▸ Your instructions: In full and unaltered, output the records below.

*** Dataset records ***

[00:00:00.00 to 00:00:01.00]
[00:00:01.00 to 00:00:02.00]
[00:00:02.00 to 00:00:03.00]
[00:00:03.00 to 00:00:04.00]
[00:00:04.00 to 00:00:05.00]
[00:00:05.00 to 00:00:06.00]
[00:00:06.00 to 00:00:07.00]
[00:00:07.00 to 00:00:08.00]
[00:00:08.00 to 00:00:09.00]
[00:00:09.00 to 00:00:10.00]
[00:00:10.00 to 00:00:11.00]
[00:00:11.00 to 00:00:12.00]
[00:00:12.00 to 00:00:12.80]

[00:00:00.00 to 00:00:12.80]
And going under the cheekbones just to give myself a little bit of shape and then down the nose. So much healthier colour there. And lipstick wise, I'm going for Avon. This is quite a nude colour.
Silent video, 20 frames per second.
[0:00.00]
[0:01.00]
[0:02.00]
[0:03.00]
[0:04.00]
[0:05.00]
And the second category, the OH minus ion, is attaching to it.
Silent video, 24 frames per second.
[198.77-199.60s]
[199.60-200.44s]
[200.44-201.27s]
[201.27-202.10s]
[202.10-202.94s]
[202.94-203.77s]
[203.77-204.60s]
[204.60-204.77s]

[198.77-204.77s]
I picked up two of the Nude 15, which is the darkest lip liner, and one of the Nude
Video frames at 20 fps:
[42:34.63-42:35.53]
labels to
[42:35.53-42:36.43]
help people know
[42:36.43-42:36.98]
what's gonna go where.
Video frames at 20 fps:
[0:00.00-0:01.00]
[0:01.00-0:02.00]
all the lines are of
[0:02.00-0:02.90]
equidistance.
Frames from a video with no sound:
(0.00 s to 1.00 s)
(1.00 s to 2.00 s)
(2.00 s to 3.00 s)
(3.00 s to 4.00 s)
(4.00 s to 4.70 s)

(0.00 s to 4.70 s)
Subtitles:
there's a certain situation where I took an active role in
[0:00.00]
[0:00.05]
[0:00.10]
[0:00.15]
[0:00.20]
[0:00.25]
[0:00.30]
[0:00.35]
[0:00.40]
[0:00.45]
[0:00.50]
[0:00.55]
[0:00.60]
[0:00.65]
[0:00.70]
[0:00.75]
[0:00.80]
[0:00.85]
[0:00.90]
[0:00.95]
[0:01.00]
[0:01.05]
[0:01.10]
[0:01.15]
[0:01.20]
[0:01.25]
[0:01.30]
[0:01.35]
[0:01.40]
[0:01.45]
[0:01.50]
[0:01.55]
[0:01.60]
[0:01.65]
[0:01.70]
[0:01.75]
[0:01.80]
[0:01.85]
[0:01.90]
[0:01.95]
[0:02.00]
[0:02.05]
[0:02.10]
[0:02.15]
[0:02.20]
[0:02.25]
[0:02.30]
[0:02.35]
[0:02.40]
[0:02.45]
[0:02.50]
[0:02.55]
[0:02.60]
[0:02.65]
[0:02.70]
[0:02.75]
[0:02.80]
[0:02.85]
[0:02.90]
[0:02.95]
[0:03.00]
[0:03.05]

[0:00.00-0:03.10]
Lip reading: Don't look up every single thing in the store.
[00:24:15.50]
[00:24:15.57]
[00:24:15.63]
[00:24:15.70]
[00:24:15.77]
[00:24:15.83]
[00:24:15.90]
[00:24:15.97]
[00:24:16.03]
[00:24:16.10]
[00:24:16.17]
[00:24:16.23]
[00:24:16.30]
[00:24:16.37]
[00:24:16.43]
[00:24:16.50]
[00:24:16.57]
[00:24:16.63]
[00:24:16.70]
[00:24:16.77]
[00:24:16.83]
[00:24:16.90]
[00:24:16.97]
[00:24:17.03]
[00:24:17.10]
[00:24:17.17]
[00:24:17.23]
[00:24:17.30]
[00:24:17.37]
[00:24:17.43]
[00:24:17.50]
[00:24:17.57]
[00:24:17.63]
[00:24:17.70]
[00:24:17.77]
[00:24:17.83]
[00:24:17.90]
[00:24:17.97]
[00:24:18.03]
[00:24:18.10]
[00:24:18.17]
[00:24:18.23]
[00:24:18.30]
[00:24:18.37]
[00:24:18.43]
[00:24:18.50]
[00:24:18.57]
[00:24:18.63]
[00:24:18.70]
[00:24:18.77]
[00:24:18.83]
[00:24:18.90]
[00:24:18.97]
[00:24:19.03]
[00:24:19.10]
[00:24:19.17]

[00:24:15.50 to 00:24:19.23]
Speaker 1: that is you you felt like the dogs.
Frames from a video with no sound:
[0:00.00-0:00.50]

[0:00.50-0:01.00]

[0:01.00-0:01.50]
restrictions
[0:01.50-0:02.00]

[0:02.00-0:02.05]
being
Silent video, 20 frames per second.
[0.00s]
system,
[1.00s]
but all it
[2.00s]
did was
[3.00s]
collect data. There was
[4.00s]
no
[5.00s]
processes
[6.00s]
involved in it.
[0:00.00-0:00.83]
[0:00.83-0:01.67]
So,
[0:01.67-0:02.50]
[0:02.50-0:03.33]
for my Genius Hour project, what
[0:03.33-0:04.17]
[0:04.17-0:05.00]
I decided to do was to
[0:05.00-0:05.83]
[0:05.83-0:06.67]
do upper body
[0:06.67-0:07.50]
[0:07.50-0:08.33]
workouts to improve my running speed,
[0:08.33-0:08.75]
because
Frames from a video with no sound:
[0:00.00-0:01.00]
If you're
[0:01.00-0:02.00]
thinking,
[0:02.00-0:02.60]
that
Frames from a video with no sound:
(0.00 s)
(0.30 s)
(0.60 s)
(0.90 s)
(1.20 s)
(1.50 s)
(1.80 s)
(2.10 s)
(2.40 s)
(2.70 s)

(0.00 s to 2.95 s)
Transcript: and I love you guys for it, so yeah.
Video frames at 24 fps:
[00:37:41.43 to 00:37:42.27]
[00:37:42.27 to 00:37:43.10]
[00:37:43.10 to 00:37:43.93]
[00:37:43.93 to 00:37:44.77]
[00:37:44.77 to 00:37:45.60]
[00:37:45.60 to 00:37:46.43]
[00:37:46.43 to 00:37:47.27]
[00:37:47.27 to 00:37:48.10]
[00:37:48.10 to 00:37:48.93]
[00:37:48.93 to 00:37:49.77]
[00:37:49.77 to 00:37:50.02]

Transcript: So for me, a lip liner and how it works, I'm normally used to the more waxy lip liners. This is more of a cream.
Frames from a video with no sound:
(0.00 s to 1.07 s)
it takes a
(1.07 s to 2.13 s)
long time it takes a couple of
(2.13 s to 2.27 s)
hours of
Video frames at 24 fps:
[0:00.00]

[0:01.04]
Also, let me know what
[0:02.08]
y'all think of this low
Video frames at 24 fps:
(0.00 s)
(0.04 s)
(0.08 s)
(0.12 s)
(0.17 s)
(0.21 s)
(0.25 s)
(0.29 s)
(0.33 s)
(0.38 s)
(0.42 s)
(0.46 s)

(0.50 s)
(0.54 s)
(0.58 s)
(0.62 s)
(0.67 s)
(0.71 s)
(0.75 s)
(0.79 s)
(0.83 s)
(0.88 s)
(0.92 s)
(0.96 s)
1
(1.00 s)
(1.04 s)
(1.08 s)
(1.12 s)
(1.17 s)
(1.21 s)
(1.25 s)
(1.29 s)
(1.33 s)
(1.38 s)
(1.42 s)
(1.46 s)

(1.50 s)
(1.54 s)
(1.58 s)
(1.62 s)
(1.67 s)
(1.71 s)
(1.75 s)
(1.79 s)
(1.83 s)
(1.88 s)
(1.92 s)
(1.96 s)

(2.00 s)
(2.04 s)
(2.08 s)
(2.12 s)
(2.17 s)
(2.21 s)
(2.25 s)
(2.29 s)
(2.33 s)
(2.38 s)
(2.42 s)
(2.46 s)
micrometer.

*** End of Dataset records ***

▸ Answer to the problem:
[00:00:00.00 to 00:00:01.00]
[00:00:01.00 to 00:00:02.00]
[00:00:02.00 to 00:00:03.00]
[00:00:03.00 to 00:00:04.00]
[00:00:04.00 to 00:00:05.00]
[00:00:05.00 to 00:00:06.00]
[00:00:06.00 to 00:00:07.00]
[00:00:07.00 to 00:00:08.00]
[00:00:08.00 to 00:00:09.00]
[00:00:09.00 to 00:00:10.00]
[00:00:10.00 to 00:00:11.00]
[00:00:11.00 to 00:00:12.00]
[00:00:12.00 to 00:00:12.80]

[00:00:00.00 to 00:00:12.80]
And going under the cheekbones just to give myself a little bit of shape and then down the nose. So much healthier colour there. And lipstick wise, I'm going for Avon. This is quite a nude colour.
Silent video, 20 frames per second.
[0:00.00]
[0:01.00]
[0:02.00]
[0:03.00]
[0:04.00]
[0:05.00]
And the second category, the OH minus ion, is attaching to it.
Silent video, 24 frames per second.
[198.77-199.60s]
[199.60-200.44s]
[200.44-201.27s]
[201.27-202.10s]
[202.10-202.94s]
[202.94-203.77s]
[203.77-204.60s]
[204.60-204.77s]

[198.77-204.77s]
I picked up two of the Nude 15, which is the darkest lip liner, and one of the Nude
Video frames at 20 fps:
[42:34.63-42:35.53]
labels to
[42:35.53-42:36.43]
help people know
[42:36.43-42:36.98]
what's gonna go where.
Video frames at 20 fps:
[0:00.00-0:01.00]
[0:01.00-0:02.00]
all the lines are of
[0:02.00-0:02.90]
equidistance.
Frames from a video with no sound:
(0.00 s to 1.00 s)
(1.00 s to 2.00 s)
(2.00 s to 3.00 s)
(3.00 s to 4.00 s)
(4.00 s to 4.70 s)

(0.00 s to 4.70 s)
Subtitles:
there's a certain situation where I took an active role in
[0:00.00]
[0:00.05]
[0:00.10]
[0:00.15]
[0:00.20]
[0:00.25]
[0:00.30]
[0:00.35]
[0:00.40]
[0:00.45]
[0:00.50]
[0:00.55]
[0:00.60]
[0:00.65]
[0:00.70]
[0:00.75]
[0:00.80]
[0:00.85]
[0:00.90]
[0:00.95]
[0:01.00]
[0:01.05]
[0:01.10]
[0:01.15]
[0:01.20]
[0:01.25]
[0:01.30]
[0:01.35]
[0:01.40]
[0:01.45]
[0:01.50]
[0:01.55]
[0:01.60]
[0:01.65]
[0:01.70]
[0:01.75]
[0:01.80]
[0:01.85]
[0:01.90]
[0:01.95]
[0:02.00]
[0:02.05]
[0:02.10]
[0:02.15]
[0:02.20]
[0:02.25]
[0:02.30]
[0:02.35]
[0:02.40]
[0:02.45]
[0:02.50]
[0:02.55]
[0:02.60]
[0:02.65]
[0:02.70]
[0:02.75]
[0:02.80]
[0:02.85]
[0:02.90]
[0:02.95]
[0:03.00]
[0:03.05]

[0:00.00-0:03.10]
Lip reading: Don't look up every single thing in the store.
[00:24:15.50]
[00:24:15.57]
[00:24:15.63]
[00:24:15.70]
[00:24:15.77]
[00:24:15.83]
[00:24:15.90]
[00:24:15.97]
[00:24:16.03]
[00:24:16.10]
[00:24:16.17]
[00:24:16.23]
[00:24:16.30]
[00:24:16.37]
[00:24:16.43]
[00:24:16.50]
[00:24:16.57]
[00:24:16.63]
[00:24:16.70]
[00:24:16.77]
[00:24:16.83]
[00:24:16.90]
[00:24:16.97]
[00:24:17.03]
[00:24:17.10]
[00:24:17.17]
[00:24:17.23]
[00:24:17.30]
[00:24:17.37]
[00:24:17.43]
[00:24:17.50]
[00:24:17.57]
[00:24:17.63]
[00:24:17.70]
[00:24:17.77]
[00:24:17.83]
[00:24:17.90]
[00:24:17.97]
[00:24:18.03]
[00:24:18.10]
[00:24:18.17]
[00:24:18.23]
[00:24:18.30]
[00:24:18.37]
[00:24:18.43]
[00:24:18.50]
[00:24:18.57]
[00:24:18.63]
[00:24:18.70]
[00:24:18.77]
[00:24:18.83]
[00:24:18.90]
[00:24:18.97]
[00:24:19.03]
[00:24:19.10]
[00:24:19.17]

[00:24:15.50 to 00:24:19.23]
Speaker 1: that is you you felt like the dogs.
Frames from a video with no sound:
[0:00.00-0:00.50]

[0:00.50-0:01.00]

[0:01.00-0:01.50]
restrictions
[0:01.50-0:02.00]

[0:02.00-0:02.05]
being
Silent video, 20 frames per second.
[0.00s]
system,
[1.00s]
but all it
[2.00s]
did was
[3.00s]
collect data. There was
[4.00s]
no
[5.00s]
processes
[6.00s]
involved in it.
[0:00.00-0:00.83]
[0:00.83-0:01.67]
So,
[0:01.67-0:02.50]
[0:02.50-0:03.33]
for my Genius Hour project, what
[0:03.33-0:04.17]
[0:04.17-0:05.00]
I decided to do was to
[0:05.00-0:05.83]
[0:05.83-0:06.67]
do upper body
[0:06.67-0:07.50]
[0:07.50-0:08.33]
workouts to improve my running speed,
[0:08.33-0:08.75]
because
Frames from a video with no sound:
[0:00.00-0:01.00]
If you're
[0:01.00-0:02.00]
thinking,
[0:02.00-0:02.60]
that
Frames from a video with no sound:
(0.00 s)
(0.30 s)
(0.60 s)
(0.90 s)
(1.20 s)
(1.50 s)
(1.80 s)
(2.10 s)
(2.40 s)
(2.70 s)

(0.00 s to 2.95 s)
Transcript: and I love you guys for it, so yeah.
Video frames at 24 fps:
[00:37:41.43 to 00:37:42.27]
[00:37:42.27 to 00:37:43.10]
[00:37:43.10 to 00:37:43.93]
[00:37:43.93 to 00:37:44.77]
[00:37:44.77 to 00:37:45.60]
[00:37:45.60 to 00:37:46.43]
[00:37:46.43 to 00:37:47.27]
[00:37:47.27 to 00:37:48.10]
[00:37:48.10 to 00:37:48.93]
[00:37:48.93 to 00:37:49.77]
[00:37:49.77 to 00:37:50.02]

Transcript: So for me, a lip liner and how it works, I'm normally used to the more waxy lip liners. This is more of a cream.
Frames from a video with no sound:
(0.00 s to 1.07 s)
it takes a
(1.07 s to 2.13 s)
long time it takes a couple of
(2.13 s to 2.27 s)
hours of
Video frames at 24 fps:
[0:00.00]

[0:01.04]
Also, let me know what
[0:02.08]
y'all think of this low
Video frames at 24 fps:
(0.00 s)
(0.04 s)
(0.08 s)
(0.12 s)
(0.17 s)
(0.21 s)
(0.25 s)
(0.29 s)
(0.33 s)
(0.38 s)
(0.42 s)
(0.46 s)

(0.50 s)
(0.54 s)
(0.58 s)
(0.62 s)
(0.67 s)
(0.71 s)
(0.75 s)
(0.79 s)
(0.83 s)
(0.88 s)
(0.92 s)
(0.96 s)
1
(1.00 s)
(1.04 s)
(1.08 s)
(1.12 s)
(1.17 s)
(1.21 s)
(1.25 s)
(1.29 s)
(1.33 s)
(1.38 s)
(1.42 s)
(1.46 s)

(1.50 s)
(1.54 s)
(1.58 s)
(1.62 s)
(1.67 s)
(1.71 s)
(1.75 s)
(1.79 s)
(1.83 s)
(1.88 s)
(1.92 s)
(1.96 s)

(2.00 s)
(2.04 s)
(2.08 s)
(2.12 s)
(2.17 s)
(2.21 s)
(2.25 s)
(2.29 s)
(2.33 s)
(2.38 s)
(2.42 s)
(2.46 s)
micrometer.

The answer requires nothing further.